The sheer scale of corporate borrowing and spending on AI has been enough to make many nervous, not least because of the outsized market weight of companies at the heart of the boom. AI chipmaker Nvidia, which reports earnings after the bell today, accounts for around 8pc of the entire S&P 500. Nvidia was up 0.5pc.
“The biggest concern is margins. And margins, seemingly with new and cheaper technology, is something that’s really bothersome to markets,” Mahoney said. The yield on benchmark US 10-year notes rose 0.4 basis points to 4.031pc. The 2-year note yield, which typically moves in step with interest rate expectations for the Federal Reserve, rose 2.1 basis points to 3.461pc.
In currencies, the yen weakened following a report that said Japanese Prime Minister Sanae Takaichi had conveyed her reservations about further interest rate hikes to Bank of Japan Governor Kazuo Ueda. The Japanese yen weakened 0.72pc against the greenback to 155.75 per dollar.
The dollar weakened 0.15pc against the Swiss franc at 0.7737. The euro was flat at $1.178625 against the dollar. Sterling strengthened 0.23pc to $1.352.
Brent crude traded down 0.62pc at $71.03 per barrel, while tensions continued to simmer between the US and Iran. Safe-haven gold dropped 1.56pc at $5,150 an ounce.
Meanwhile, Gulf markets reversed early trends by the closing bell yesterday, as investors adopted a cautious stance in a volatile session ahead of a third round of US-Iran nuclear talks scheduled for tomorrow.
Saudi Arabia’s benchmark stock index retreated 0.7pc after a modest recovery in the prior session, as the kingdom’s budget deficit widened quarter-on-quarter due to higher expenditures.
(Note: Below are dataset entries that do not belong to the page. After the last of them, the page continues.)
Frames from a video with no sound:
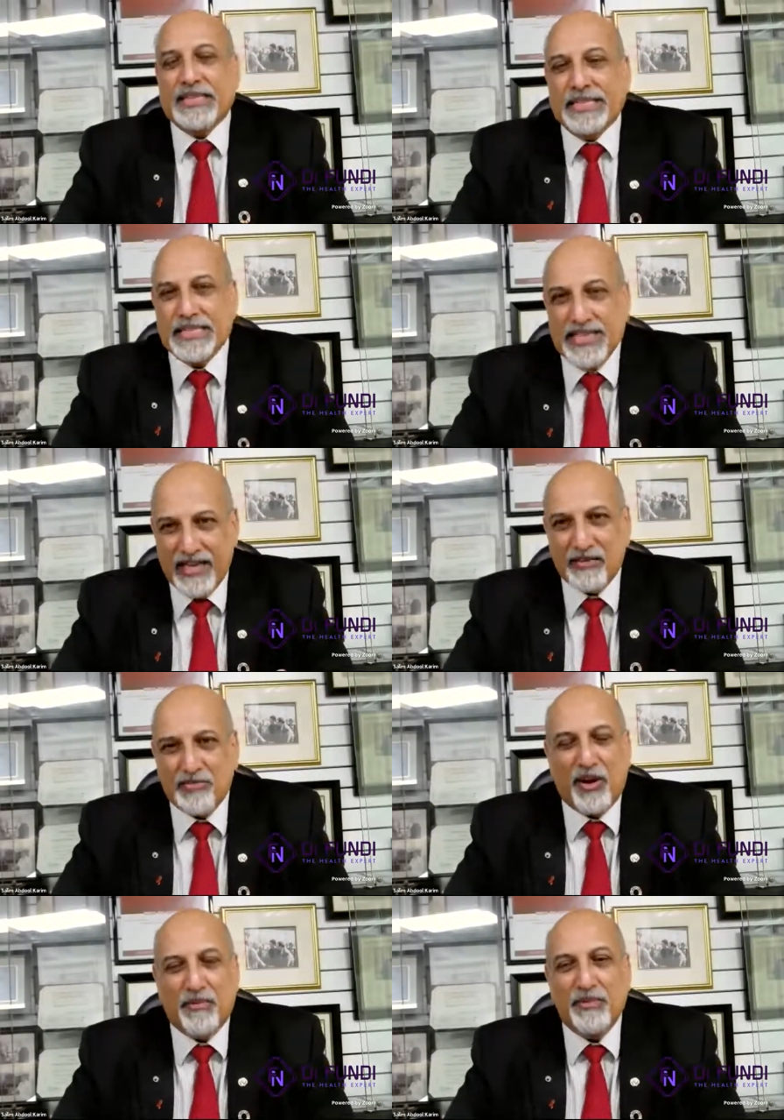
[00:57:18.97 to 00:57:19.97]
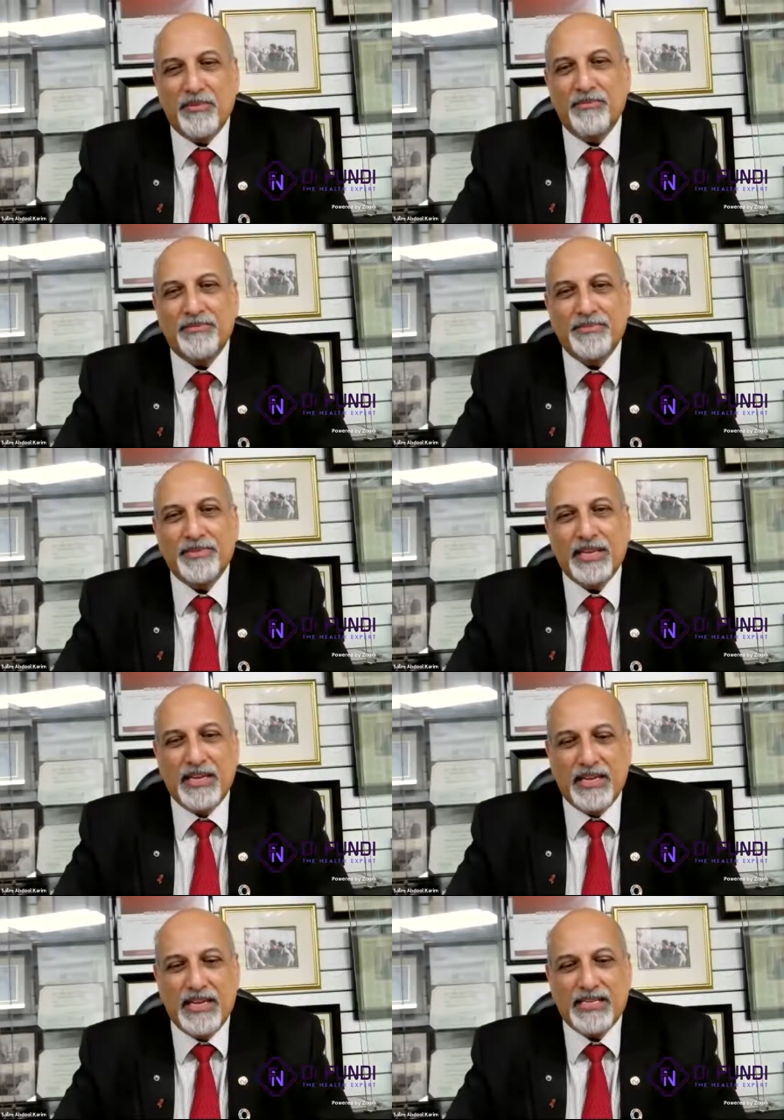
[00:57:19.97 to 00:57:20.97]
The second problem
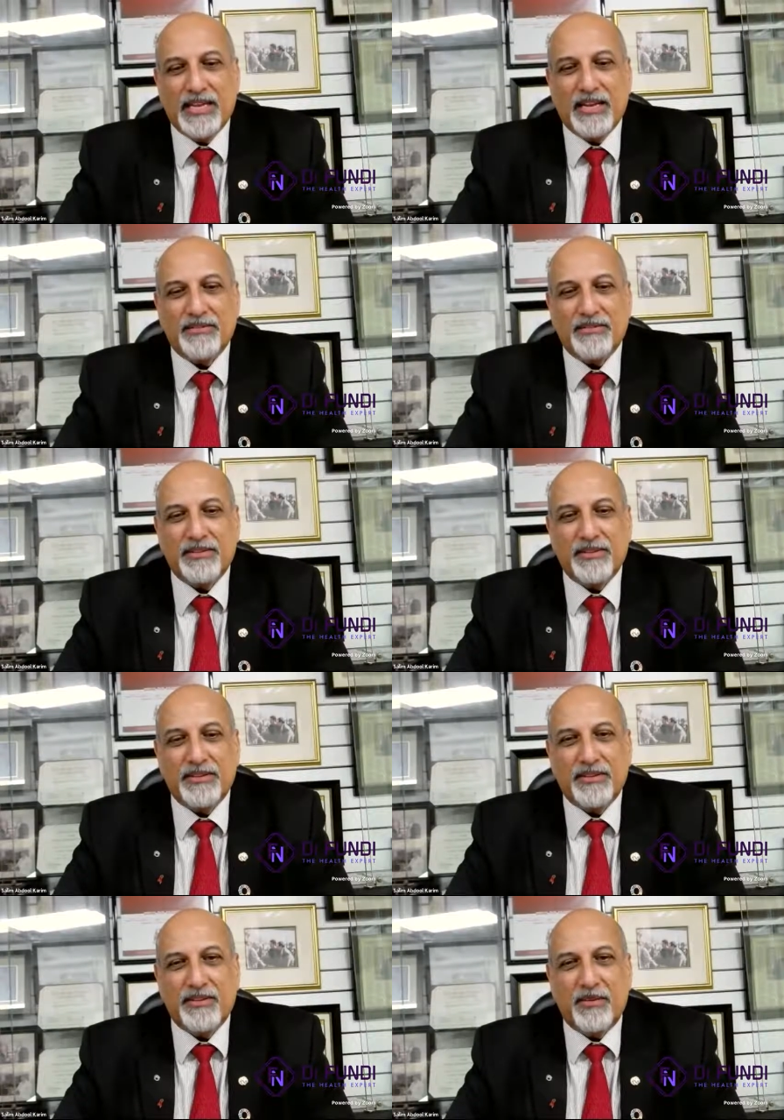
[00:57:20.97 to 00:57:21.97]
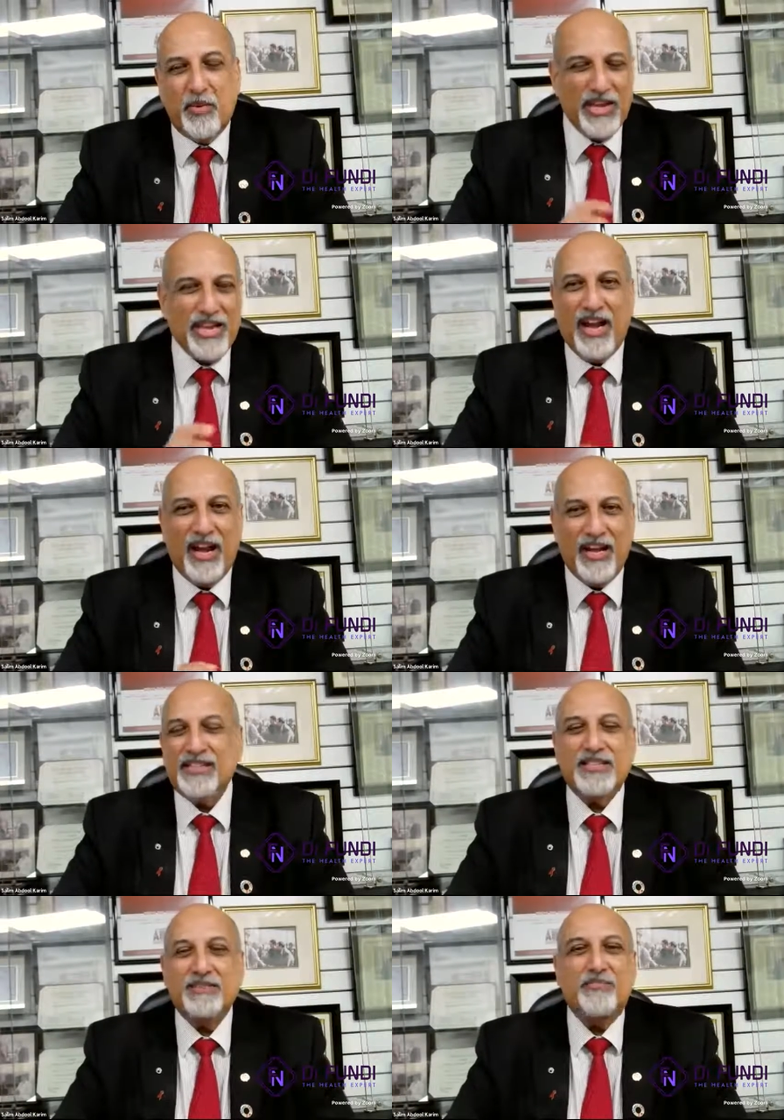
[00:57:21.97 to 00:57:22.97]
is that we
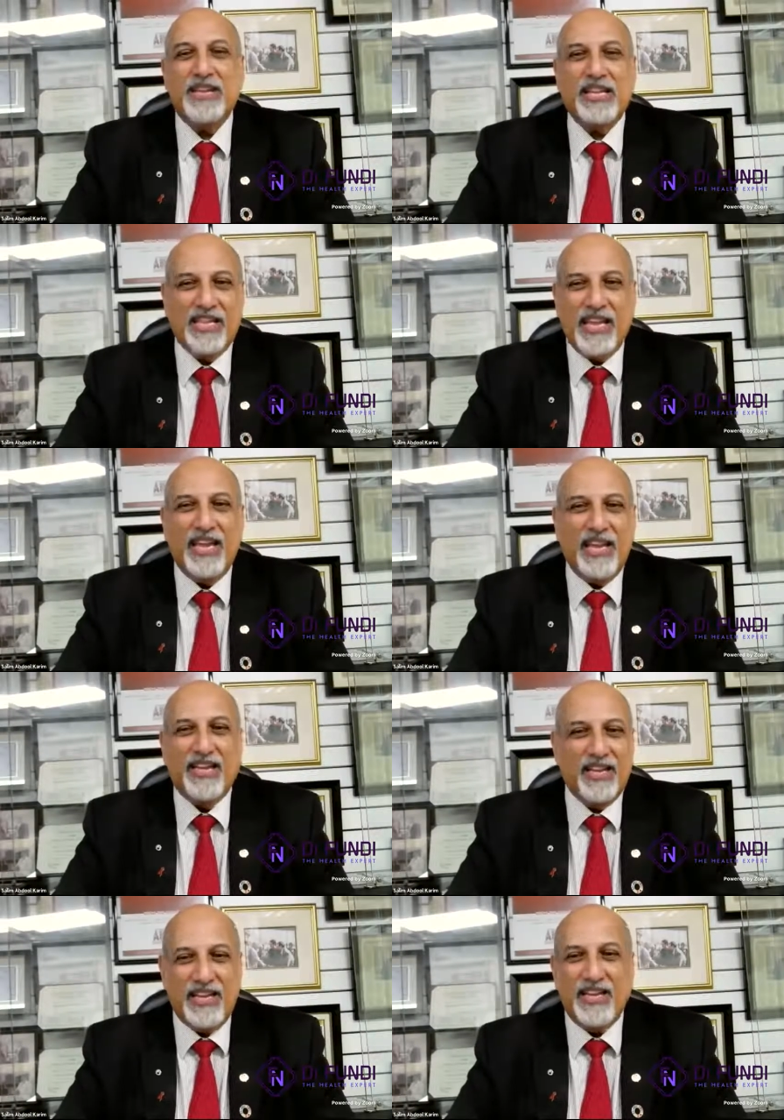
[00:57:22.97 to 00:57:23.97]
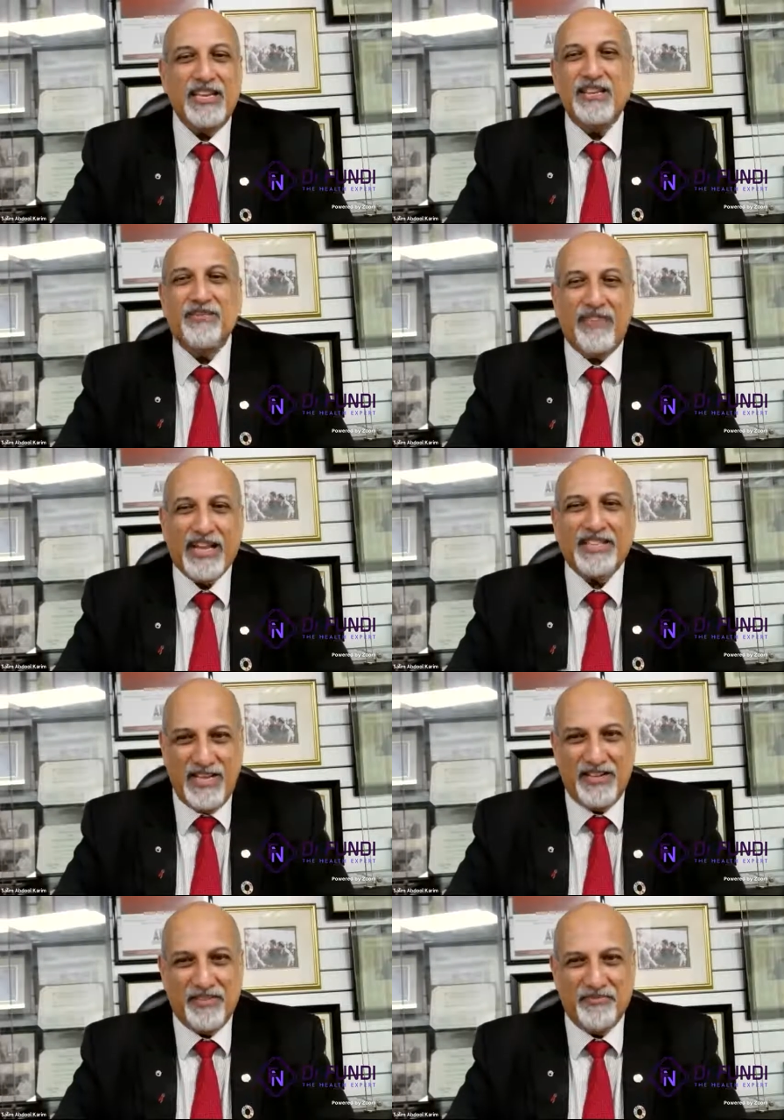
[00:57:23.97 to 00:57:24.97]
can't simply take any
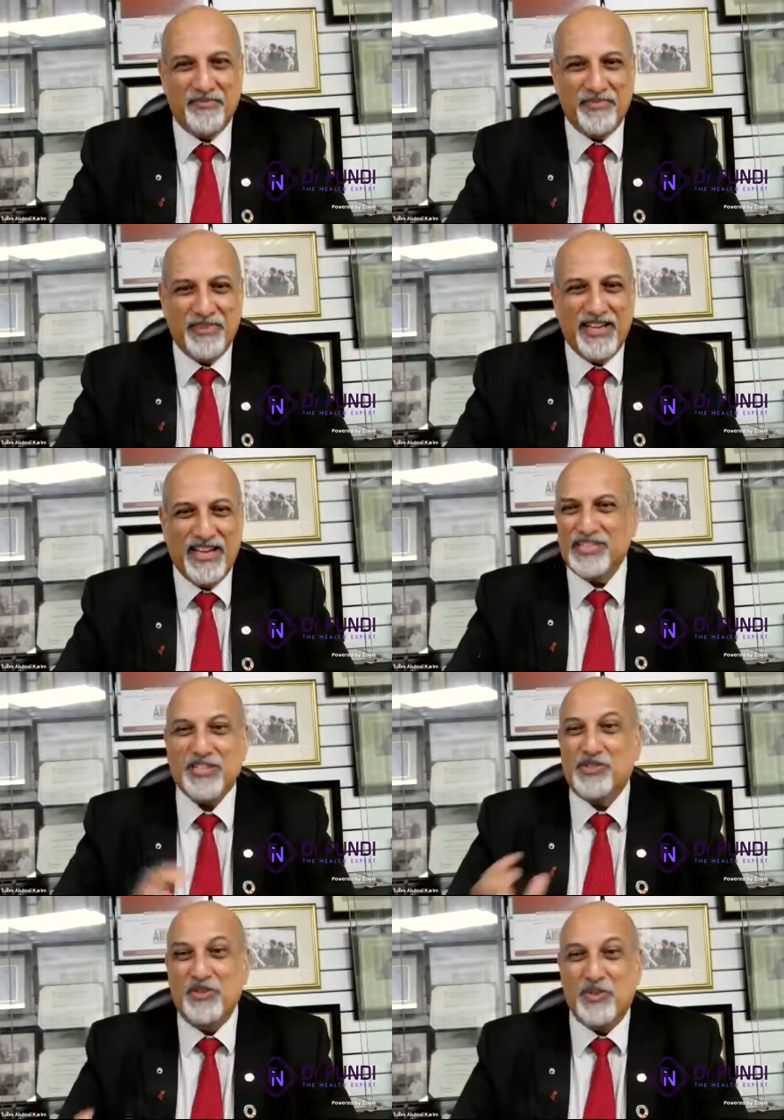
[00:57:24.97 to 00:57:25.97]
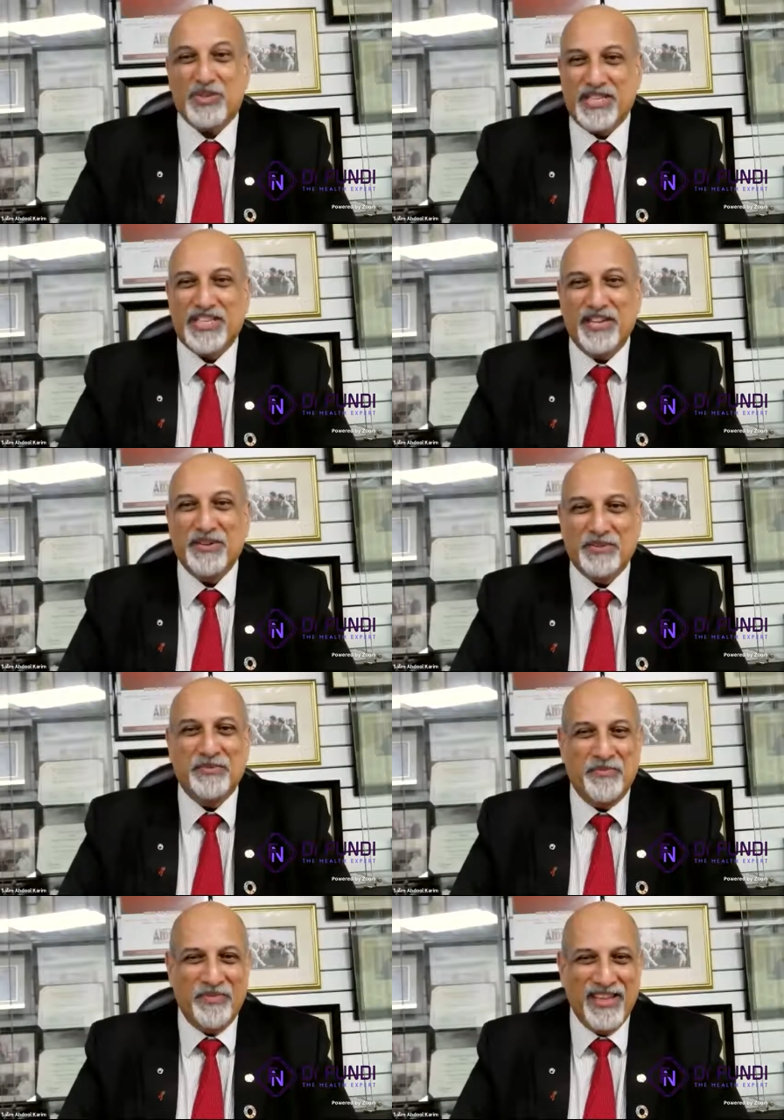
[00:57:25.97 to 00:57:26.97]
vaccine and just use it here.
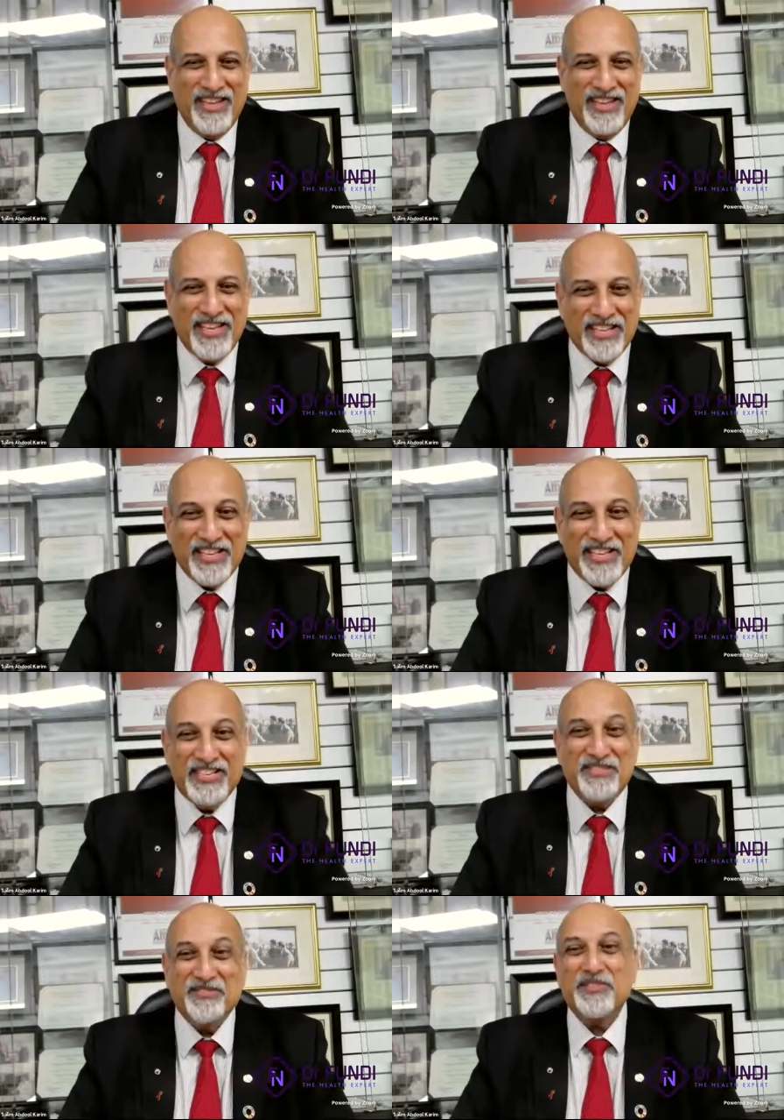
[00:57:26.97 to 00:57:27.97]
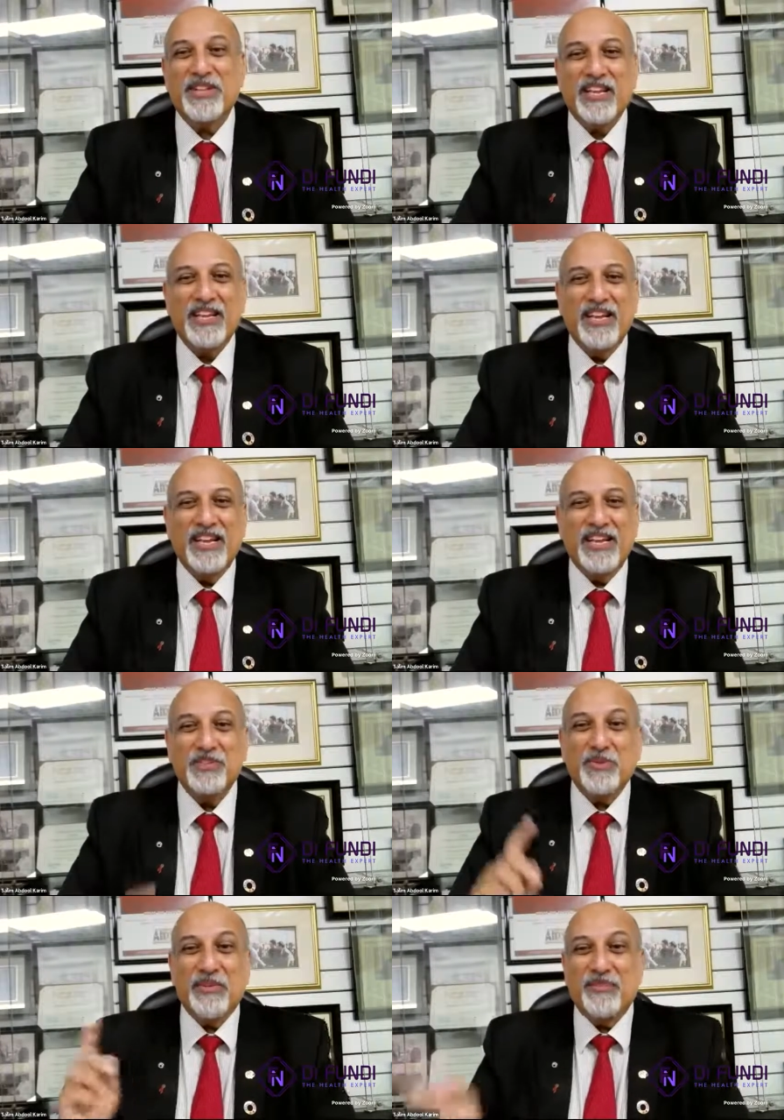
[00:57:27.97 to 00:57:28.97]
And the reason for that
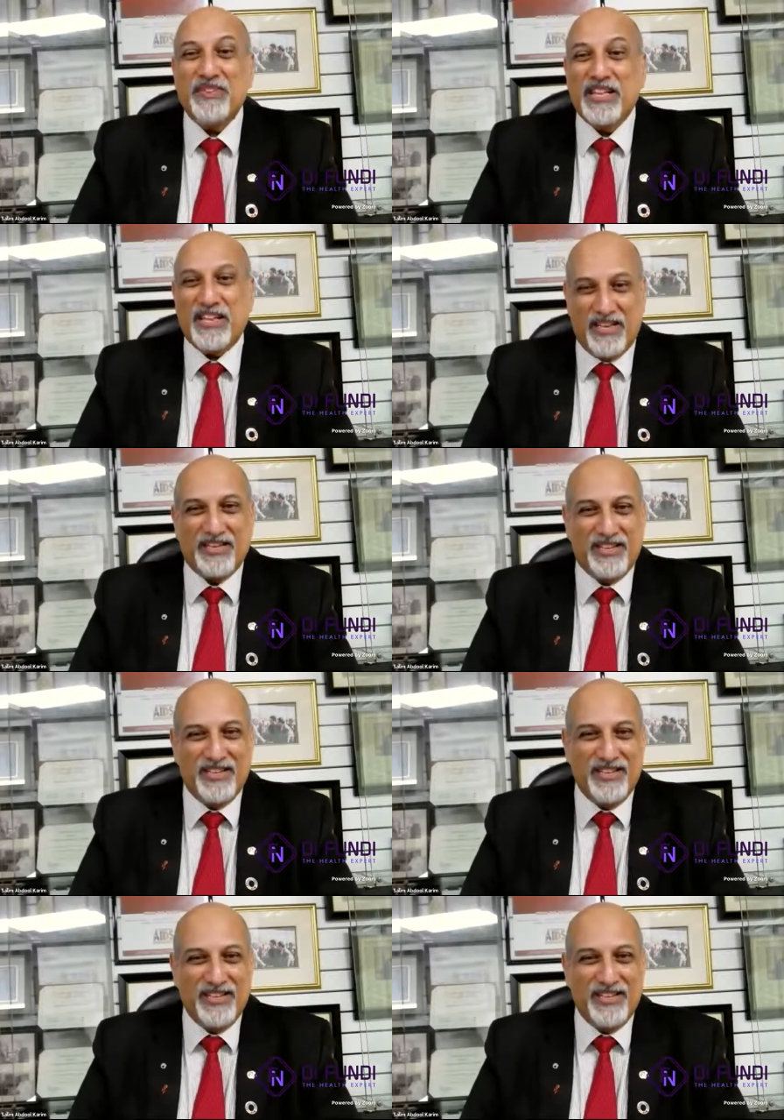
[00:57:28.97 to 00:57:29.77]
is we have a variant.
Losses were broad-based, with Saudi Telecom Company down 2.1pc and Saudi Aramco shedding 0.5pc. Reuters reported, citing trade sources, that energy giant Aramco has sold several shipments of ultra-light crude oil from its $100 billion Jafurah gas plant to U.S. majors and an Indian refiner, ahead of its first export later this month. The market is well-positioned to build on its strong fundamentals as external pressures ease, said Antoine Nadaf, country manager at Givtrade.
In Dubai, the main stock index declined 0.6pc, following a nearly 2pc surge in the prior session. Weighed down by banking stocks, Emirates NBD Bank saw its sharpest one-day drop in nearly three months, tumbling over 4pc, while Dubai Islamic Bank retreated 1.6pc.
Abu Dhabi’s stock index ended flat, holding its ground after rebounding in the prior session from a two-day sell-off at record highs. ADNOC Gas edged down 0.3pc, while Abu Dhabi Commercial Bank gained 0.3pc, continuing Monday’s advance.
Nadaf noted that Abu Dhabi market retains upside potential, backed by robust fourth-quarter results and solid economic projections, though oil price volatility remains a key watchpoint.
Qatar’s stock index added 0.1pc, driven by banking shares. Qatar National Bank, the region’s largest lender, gained 0.5pc, extending momentum from its best daily performance since mid-October in the previous session.
US-based private credit investment firm 5C Investment Partners announced a strategic partnership with the Qatar Investment Authority to expand its direct lending platform.
Outside the Gulf, Egypt’s blue-chip index slipped 0.9pc with a sell-off led by banking stocks. Commercial International Bank, the country’s largest private lender, fell 1.3pc. Talaat Moustafa Group declined 1.6pc, reversing gains from the previous session, after the real estate developer reported a 43pc rise in full-year profits on Monday and secured a promotion to the mid cap segment of the FTSE Russell Global Equity Index Series.